Acknowledging the results of the 2022 midterms, Cline said the election “had mixed results.” While Republicans will take control of the House with at least 220 members, Democrats will maintain control of the Senate.
But Cline said he still viewed the outcome as voters rejecting the idea of one-party control. Cline said House Republicans might not get much accomplished on hot-button issues, such as abortion, but he said he hopes to work across the aisle on issues related to veterans and infrastructure.

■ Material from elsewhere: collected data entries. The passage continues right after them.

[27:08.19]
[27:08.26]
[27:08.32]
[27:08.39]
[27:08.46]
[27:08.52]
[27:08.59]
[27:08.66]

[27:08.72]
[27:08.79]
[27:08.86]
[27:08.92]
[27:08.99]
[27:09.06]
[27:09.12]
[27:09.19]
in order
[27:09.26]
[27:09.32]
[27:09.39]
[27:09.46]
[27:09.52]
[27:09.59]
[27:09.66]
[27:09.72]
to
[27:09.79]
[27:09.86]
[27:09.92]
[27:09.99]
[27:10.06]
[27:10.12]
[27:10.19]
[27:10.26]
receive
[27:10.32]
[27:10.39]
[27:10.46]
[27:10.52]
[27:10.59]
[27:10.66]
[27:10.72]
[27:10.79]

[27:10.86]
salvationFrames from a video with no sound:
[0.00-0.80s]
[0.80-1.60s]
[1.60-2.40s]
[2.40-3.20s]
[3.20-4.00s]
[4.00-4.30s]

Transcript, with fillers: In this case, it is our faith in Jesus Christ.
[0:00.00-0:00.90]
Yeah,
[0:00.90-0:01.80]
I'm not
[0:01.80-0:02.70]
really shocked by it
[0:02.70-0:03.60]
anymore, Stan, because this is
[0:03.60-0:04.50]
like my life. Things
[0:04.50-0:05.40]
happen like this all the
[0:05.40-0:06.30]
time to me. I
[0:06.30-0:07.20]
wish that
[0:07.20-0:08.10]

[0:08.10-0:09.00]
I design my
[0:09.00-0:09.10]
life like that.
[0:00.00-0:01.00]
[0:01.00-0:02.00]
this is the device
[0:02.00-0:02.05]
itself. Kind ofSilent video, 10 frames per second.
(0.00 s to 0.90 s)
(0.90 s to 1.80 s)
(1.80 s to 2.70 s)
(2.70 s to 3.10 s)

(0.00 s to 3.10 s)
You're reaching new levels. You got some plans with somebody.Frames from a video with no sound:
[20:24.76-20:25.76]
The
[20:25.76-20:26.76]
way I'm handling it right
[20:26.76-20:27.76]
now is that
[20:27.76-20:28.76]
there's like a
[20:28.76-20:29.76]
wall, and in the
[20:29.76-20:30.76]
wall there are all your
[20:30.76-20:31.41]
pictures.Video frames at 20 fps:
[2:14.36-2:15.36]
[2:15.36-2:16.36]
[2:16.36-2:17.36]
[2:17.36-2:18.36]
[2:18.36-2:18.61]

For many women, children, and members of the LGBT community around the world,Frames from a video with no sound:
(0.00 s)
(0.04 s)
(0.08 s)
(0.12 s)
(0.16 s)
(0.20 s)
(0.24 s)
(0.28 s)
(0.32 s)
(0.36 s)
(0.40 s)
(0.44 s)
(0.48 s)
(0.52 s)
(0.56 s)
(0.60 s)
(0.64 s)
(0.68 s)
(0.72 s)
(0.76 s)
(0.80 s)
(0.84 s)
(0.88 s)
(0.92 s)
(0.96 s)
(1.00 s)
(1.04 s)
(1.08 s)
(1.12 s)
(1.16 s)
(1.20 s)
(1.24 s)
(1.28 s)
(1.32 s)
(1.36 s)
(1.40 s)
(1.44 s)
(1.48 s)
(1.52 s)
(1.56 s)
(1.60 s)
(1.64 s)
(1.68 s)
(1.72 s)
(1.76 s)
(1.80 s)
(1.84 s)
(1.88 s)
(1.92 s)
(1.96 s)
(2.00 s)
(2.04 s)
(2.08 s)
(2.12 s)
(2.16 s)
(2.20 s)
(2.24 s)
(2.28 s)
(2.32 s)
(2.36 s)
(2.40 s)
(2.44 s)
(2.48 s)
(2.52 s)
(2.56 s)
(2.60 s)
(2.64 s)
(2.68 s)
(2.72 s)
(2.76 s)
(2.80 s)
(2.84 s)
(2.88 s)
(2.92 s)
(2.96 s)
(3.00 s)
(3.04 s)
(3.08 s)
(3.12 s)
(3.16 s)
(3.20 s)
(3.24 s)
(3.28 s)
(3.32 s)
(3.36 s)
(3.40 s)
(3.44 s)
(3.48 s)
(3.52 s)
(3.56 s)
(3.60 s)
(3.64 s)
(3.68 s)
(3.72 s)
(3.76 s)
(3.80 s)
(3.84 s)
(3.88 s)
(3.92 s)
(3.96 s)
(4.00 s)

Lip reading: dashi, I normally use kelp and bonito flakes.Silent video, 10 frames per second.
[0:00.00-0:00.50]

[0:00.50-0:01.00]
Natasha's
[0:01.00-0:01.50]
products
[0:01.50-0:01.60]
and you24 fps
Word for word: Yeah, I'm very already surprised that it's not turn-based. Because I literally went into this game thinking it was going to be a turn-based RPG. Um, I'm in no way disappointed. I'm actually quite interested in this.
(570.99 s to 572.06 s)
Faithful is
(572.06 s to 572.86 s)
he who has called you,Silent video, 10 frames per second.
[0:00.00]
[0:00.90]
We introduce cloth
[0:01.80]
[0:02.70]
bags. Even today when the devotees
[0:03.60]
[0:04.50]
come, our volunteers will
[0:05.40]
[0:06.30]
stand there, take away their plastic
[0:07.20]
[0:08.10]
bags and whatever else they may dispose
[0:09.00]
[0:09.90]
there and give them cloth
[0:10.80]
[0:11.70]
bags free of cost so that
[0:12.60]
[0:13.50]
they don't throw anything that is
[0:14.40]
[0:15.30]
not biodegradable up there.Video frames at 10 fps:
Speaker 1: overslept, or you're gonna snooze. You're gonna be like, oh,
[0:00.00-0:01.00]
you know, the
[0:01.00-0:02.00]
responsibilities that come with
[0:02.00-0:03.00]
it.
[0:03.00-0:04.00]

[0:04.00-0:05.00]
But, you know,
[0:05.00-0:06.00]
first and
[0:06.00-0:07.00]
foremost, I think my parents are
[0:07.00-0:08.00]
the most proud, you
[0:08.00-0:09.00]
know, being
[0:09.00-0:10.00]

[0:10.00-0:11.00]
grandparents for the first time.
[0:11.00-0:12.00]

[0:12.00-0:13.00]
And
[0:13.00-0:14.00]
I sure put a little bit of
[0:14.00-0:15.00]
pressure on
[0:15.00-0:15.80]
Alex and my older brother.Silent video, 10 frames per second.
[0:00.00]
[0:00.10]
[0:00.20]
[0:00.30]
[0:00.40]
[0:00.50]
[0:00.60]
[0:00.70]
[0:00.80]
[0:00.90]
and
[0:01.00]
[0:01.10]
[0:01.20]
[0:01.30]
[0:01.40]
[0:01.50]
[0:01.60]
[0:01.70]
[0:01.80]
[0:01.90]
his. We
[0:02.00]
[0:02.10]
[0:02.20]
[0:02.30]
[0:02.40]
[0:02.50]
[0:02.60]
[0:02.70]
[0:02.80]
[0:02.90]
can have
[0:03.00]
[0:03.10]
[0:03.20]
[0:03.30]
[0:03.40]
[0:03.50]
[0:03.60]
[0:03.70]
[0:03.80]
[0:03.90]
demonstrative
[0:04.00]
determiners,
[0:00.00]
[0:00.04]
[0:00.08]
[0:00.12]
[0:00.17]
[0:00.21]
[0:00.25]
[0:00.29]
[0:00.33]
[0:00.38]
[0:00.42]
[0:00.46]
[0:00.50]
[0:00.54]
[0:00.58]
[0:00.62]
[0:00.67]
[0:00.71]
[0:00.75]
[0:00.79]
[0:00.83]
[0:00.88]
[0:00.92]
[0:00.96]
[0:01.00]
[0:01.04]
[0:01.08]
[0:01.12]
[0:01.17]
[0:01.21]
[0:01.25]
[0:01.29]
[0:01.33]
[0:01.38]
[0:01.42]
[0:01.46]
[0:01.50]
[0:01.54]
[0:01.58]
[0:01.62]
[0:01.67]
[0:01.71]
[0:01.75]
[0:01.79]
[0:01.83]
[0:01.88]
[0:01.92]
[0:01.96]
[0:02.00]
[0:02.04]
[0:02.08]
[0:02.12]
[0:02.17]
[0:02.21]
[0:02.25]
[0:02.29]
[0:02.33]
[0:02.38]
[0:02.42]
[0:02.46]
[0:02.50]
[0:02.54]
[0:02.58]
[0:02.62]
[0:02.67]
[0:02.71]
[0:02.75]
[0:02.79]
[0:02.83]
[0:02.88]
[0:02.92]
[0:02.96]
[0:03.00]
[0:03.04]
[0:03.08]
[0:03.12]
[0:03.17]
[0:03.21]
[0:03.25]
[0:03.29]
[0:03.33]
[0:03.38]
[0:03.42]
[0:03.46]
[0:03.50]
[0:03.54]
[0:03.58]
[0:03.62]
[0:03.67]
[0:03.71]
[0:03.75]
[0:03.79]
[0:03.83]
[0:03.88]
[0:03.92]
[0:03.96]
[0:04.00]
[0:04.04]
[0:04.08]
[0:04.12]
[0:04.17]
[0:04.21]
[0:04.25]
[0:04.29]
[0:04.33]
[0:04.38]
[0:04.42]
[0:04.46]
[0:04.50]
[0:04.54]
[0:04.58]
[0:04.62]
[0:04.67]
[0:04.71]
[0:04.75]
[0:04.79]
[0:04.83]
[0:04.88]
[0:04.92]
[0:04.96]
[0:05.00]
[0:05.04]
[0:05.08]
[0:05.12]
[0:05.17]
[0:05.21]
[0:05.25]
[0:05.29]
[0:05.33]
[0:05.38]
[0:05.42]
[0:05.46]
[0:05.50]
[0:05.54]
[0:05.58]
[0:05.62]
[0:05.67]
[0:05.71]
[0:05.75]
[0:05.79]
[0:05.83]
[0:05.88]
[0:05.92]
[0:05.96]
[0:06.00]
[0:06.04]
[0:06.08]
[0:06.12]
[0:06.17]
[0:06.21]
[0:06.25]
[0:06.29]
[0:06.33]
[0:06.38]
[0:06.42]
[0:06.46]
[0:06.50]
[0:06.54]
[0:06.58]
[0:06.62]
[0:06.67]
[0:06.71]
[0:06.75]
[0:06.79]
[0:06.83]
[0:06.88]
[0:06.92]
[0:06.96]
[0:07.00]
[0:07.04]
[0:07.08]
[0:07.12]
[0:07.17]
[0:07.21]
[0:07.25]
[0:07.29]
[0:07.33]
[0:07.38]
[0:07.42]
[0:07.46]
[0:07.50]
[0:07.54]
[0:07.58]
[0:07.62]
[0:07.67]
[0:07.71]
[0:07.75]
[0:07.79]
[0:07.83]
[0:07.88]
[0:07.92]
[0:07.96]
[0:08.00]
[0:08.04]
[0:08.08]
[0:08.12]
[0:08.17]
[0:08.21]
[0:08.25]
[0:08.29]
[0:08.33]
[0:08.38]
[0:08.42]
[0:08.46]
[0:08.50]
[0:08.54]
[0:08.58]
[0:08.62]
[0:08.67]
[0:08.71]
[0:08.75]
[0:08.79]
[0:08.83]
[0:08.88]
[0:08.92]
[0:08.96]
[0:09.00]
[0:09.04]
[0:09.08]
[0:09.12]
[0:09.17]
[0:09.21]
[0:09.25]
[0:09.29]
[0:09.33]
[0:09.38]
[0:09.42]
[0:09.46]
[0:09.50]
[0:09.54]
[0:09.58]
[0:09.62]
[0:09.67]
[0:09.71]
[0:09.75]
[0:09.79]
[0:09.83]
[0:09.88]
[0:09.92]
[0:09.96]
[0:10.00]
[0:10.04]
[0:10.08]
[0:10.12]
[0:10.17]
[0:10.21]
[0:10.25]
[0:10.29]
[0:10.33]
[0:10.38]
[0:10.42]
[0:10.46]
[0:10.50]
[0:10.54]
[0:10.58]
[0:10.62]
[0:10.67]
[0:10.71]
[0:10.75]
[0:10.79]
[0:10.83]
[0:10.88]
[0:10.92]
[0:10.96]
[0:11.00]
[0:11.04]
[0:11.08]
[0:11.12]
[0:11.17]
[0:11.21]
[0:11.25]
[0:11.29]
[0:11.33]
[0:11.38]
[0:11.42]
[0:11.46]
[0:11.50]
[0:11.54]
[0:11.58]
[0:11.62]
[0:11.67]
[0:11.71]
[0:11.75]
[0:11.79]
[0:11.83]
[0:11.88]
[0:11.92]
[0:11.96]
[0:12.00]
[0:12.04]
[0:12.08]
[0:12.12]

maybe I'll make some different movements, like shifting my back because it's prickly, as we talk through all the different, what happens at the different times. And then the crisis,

He outlined his priorities as the widening of I-81 from Winchester to Bristol, lowering the national debt that now stands at more than $31 trillion, finding solutions to curb inflation, increasing production of fossil fuels, and securing the southern border.
Phil Figero of Bridgewater asked Cline about “indoctrination” of students in public schools.
“I take very seriously the education of our children, and I want to make sure that those who are educating are not indoctrinating — and making sure they are being taught the three Rs,” Cline said.
Cline went on to talk about an “awakening” at the local level of “traditional viewpoints,” saying that people are upset that children are “being taught by more than the three Rs.”
“I am looking to continue my efforts to get the federal government out of education that dictates from federal bureaucrats,” Cline said.
Other constituents asked Cline to be more available and transparent to his constituents. One constituent, Dee Grimm of Mount Crawford, said Cline uses his social media to post memes denigrating Democrats, without posting more substantive content about votes he’s taken or positions he holds.
“Your posts are divisive and inflammatory, as you cycle through complaints about the economy with no solution,” Grimm said.
Another constituent asked Cline about his thoughts on the possibility of U.S. Rep. Kevin McCarthy, R-Calif., as speaker of the House. Cline said he has not made a decision about whom he will support for speaker and said that those conversations are ongoing.
Cline is a member of the Freedom Caucus, a group of conservative members of the House. Some have vowed not to vote for McCarthy, but Cline said he was still hopeful a compromise could be reached to make the caucus vote for McCarthy.
He then said if they had any suggestions for how he should vote, he was open to hearing them.
“If you think I should be one of the ones who break off and say ‘no way, no how,’ I welcome your comments,” Cline said. “If you think it should be McCarthy, if you think it should be someone other than McCarthy, because a lot of people are talking about that as well.”
Cline spent an hour and a half answering constituent questions. Following the town hall, he spoke with The Citizenabout why he wanted to meet with both those who voted for him and against him, and what he was hearing from those in the Valley.
“The economy and inflation are number one,” Cline said. “They think Washington is missing the vote when it comes to addressing the concerns of working families and businesses, communities like ours in Rockingham County, and making the changes that need to happen to help lower inflation, lower the cost of living, and reduce crime.”
Cline said he was not ready to endorse any candidate for the 2024 presidential race, but he did say he would vote for Donald Trump again if he becomes the Republican nominee.